[Stored items]
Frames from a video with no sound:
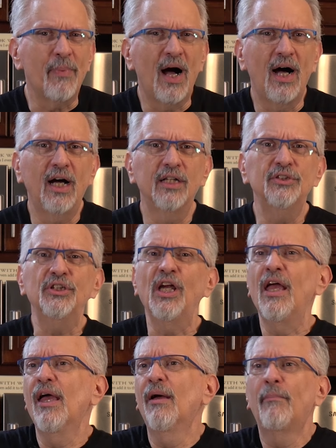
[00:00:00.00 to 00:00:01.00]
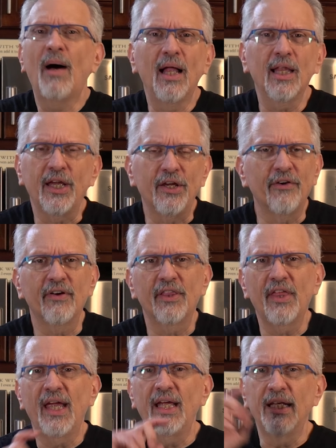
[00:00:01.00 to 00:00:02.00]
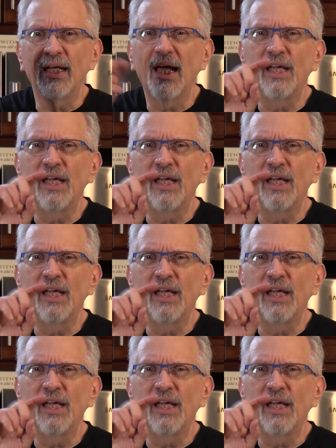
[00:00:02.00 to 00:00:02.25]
Podge, polyurethane.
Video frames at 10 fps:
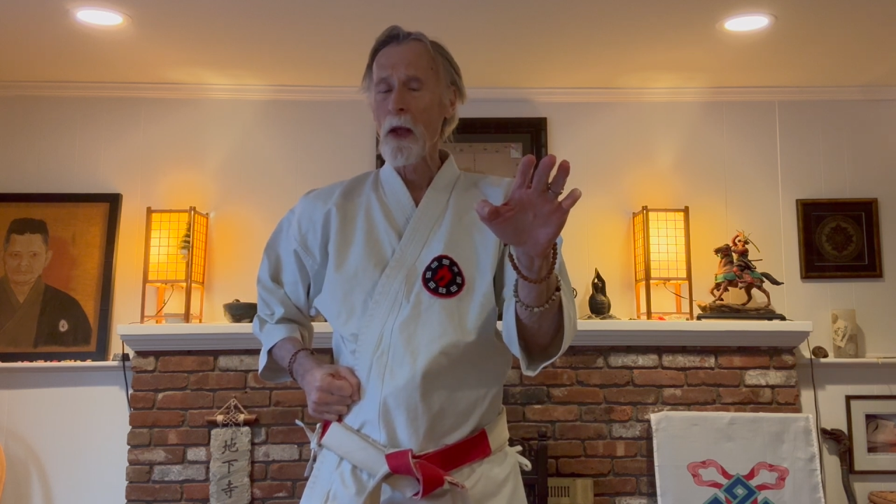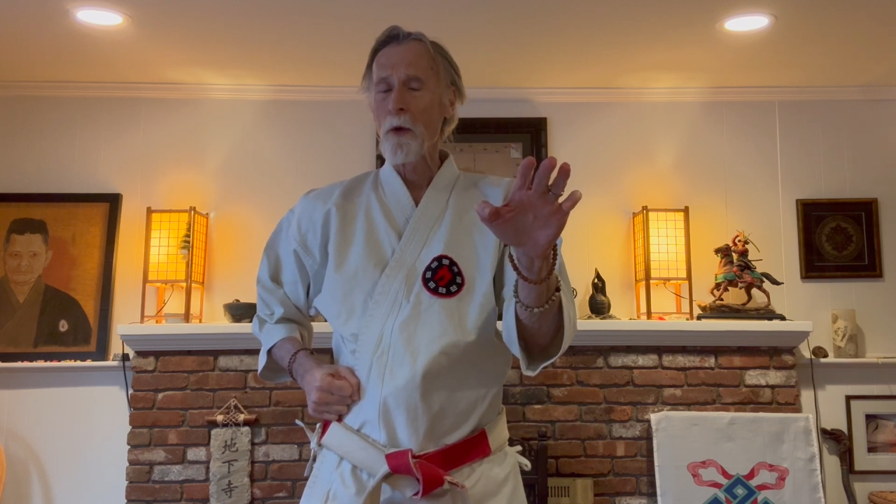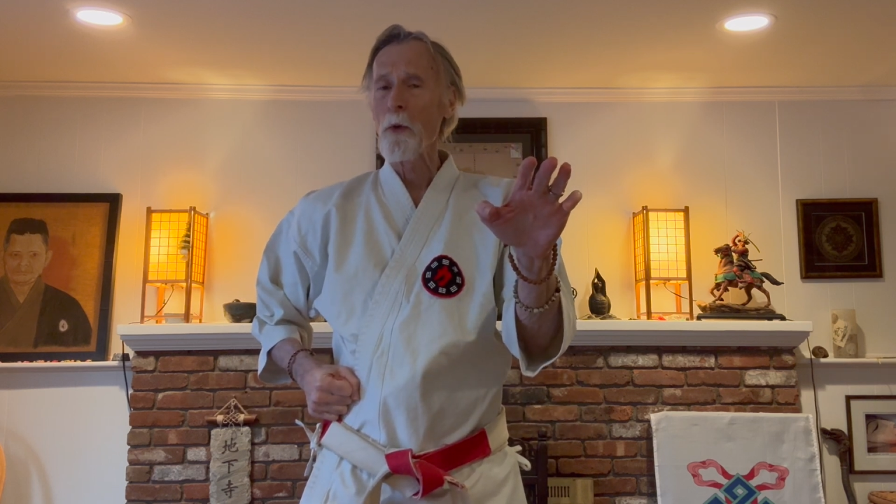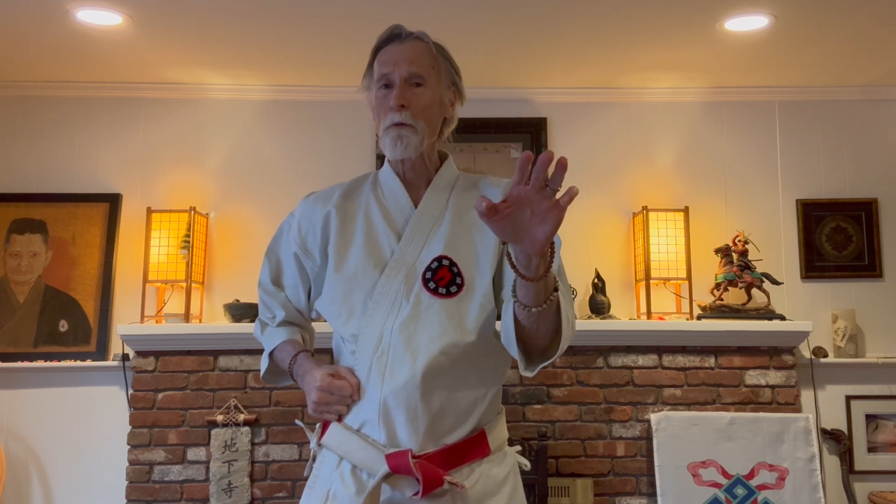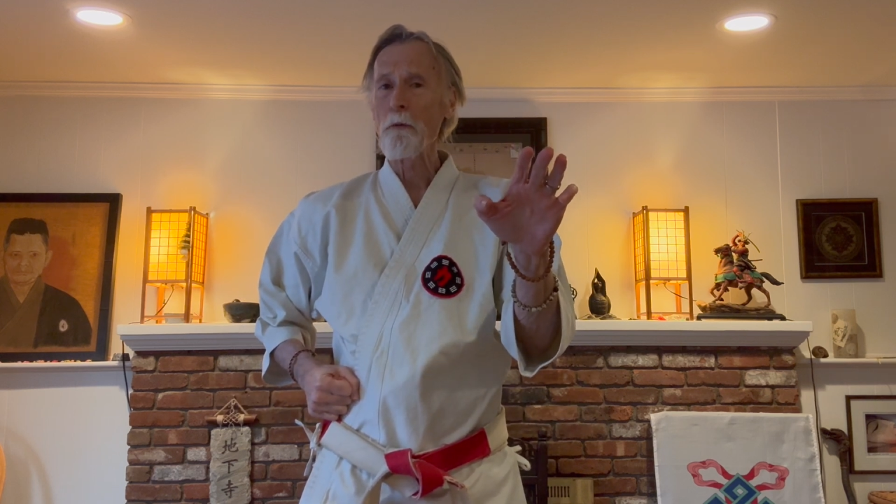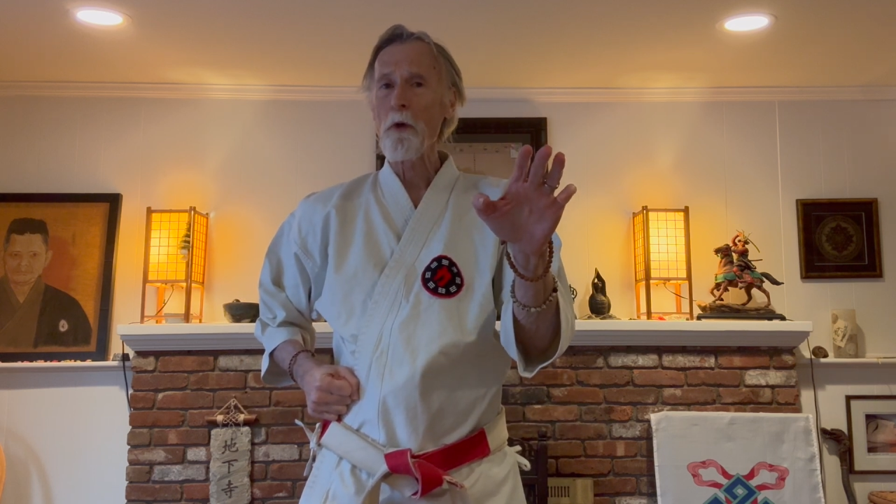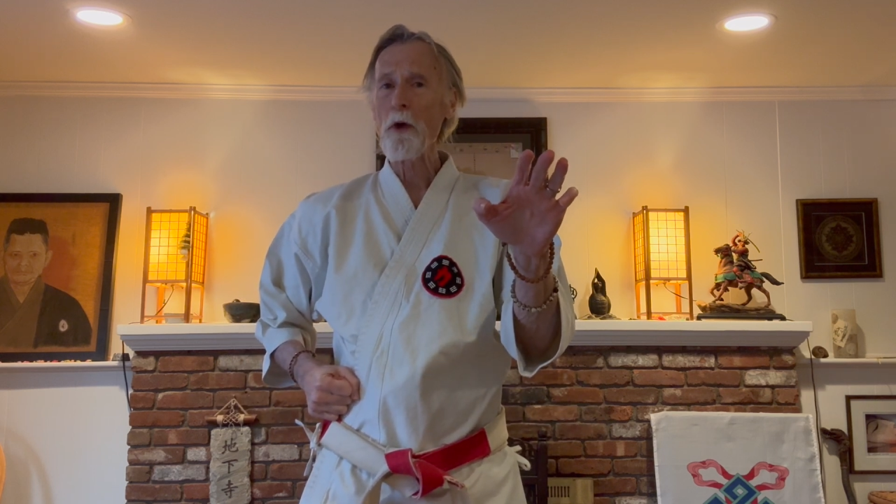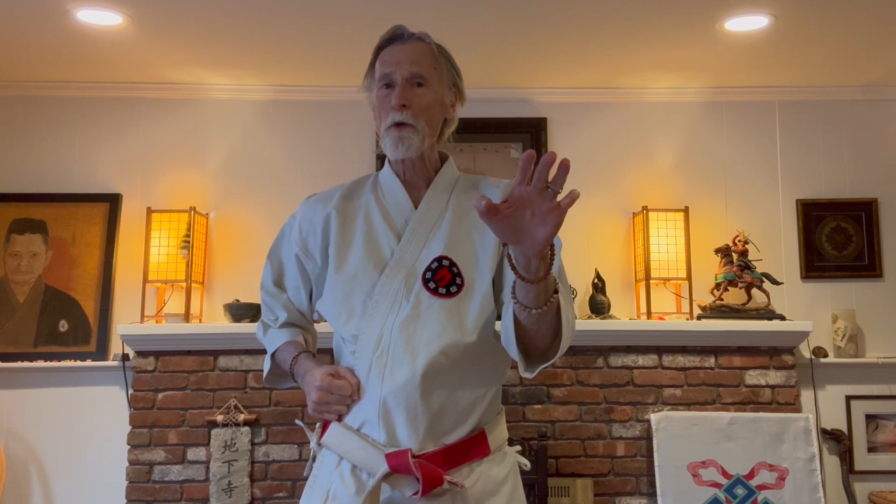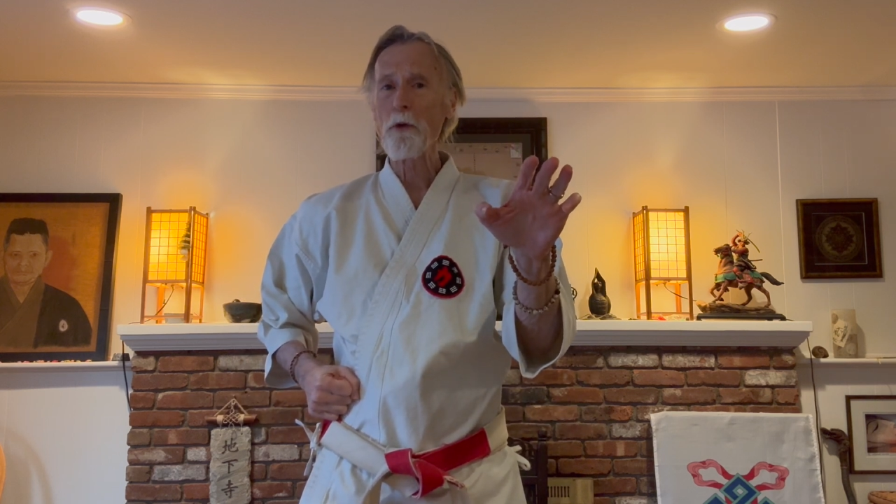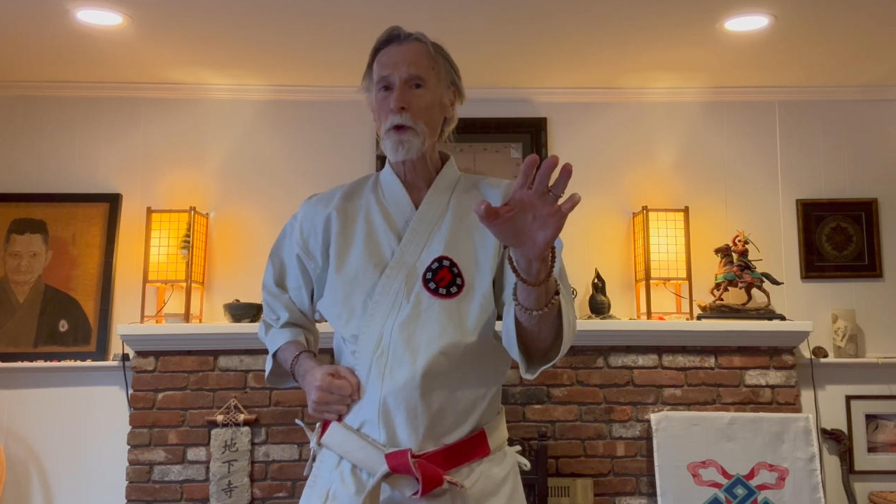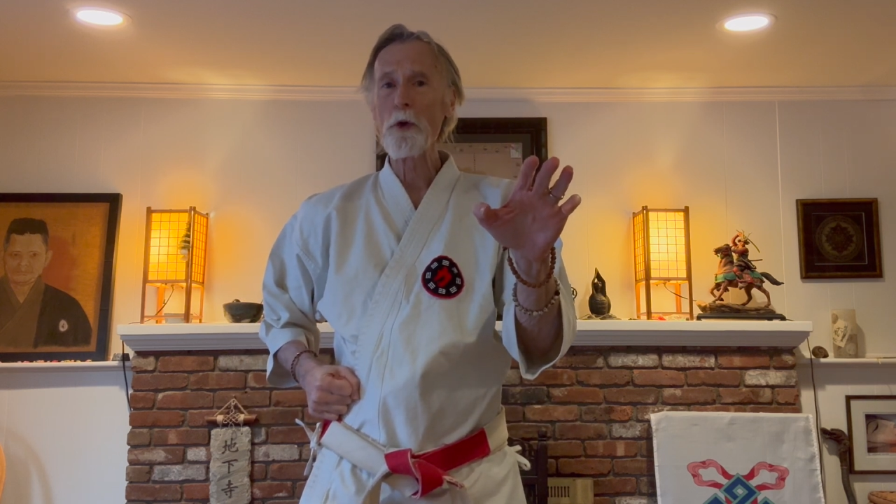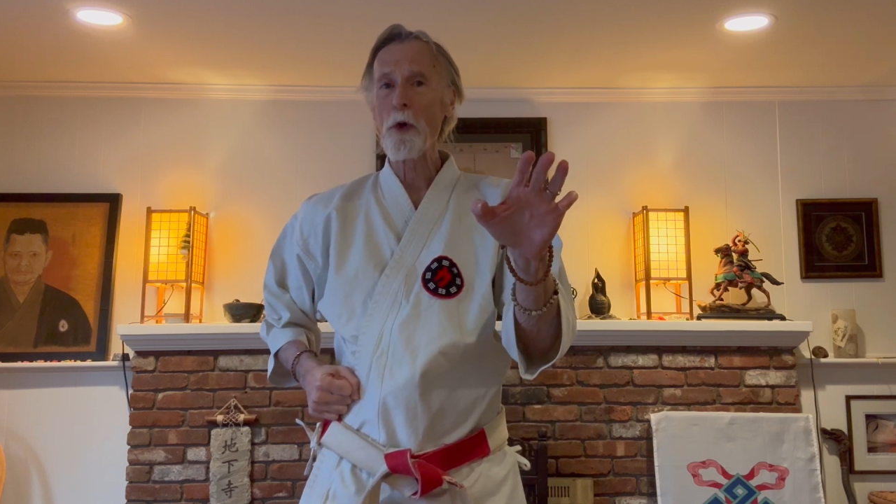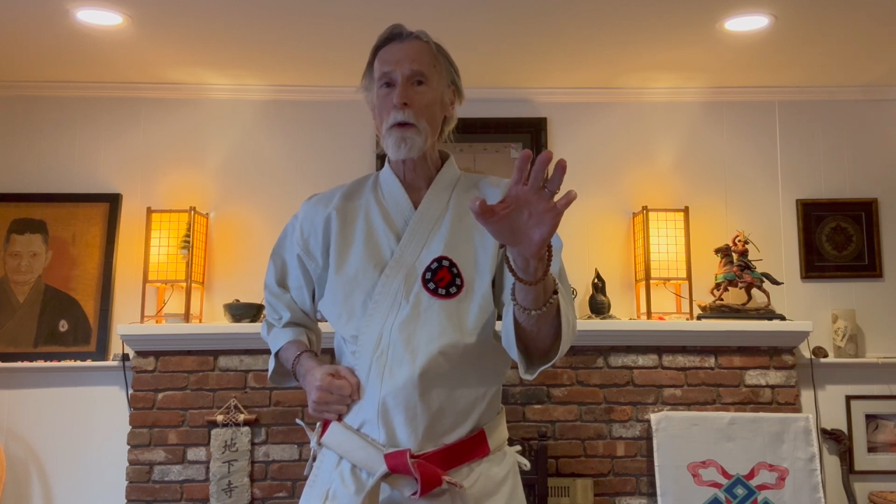refers to your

**Work request**
Word for word, repeat only the lines from the line containing "[00:00:01.00 to 00:00:02.00]" through the end of the data, without any pictures.

**Exercise output**
[00:00:01.00 to 00:00:02.00]
[00:00:02.00 to 00:00:02.25]
Podge, polyurethane.
Video frames at 10 fps:
refers to your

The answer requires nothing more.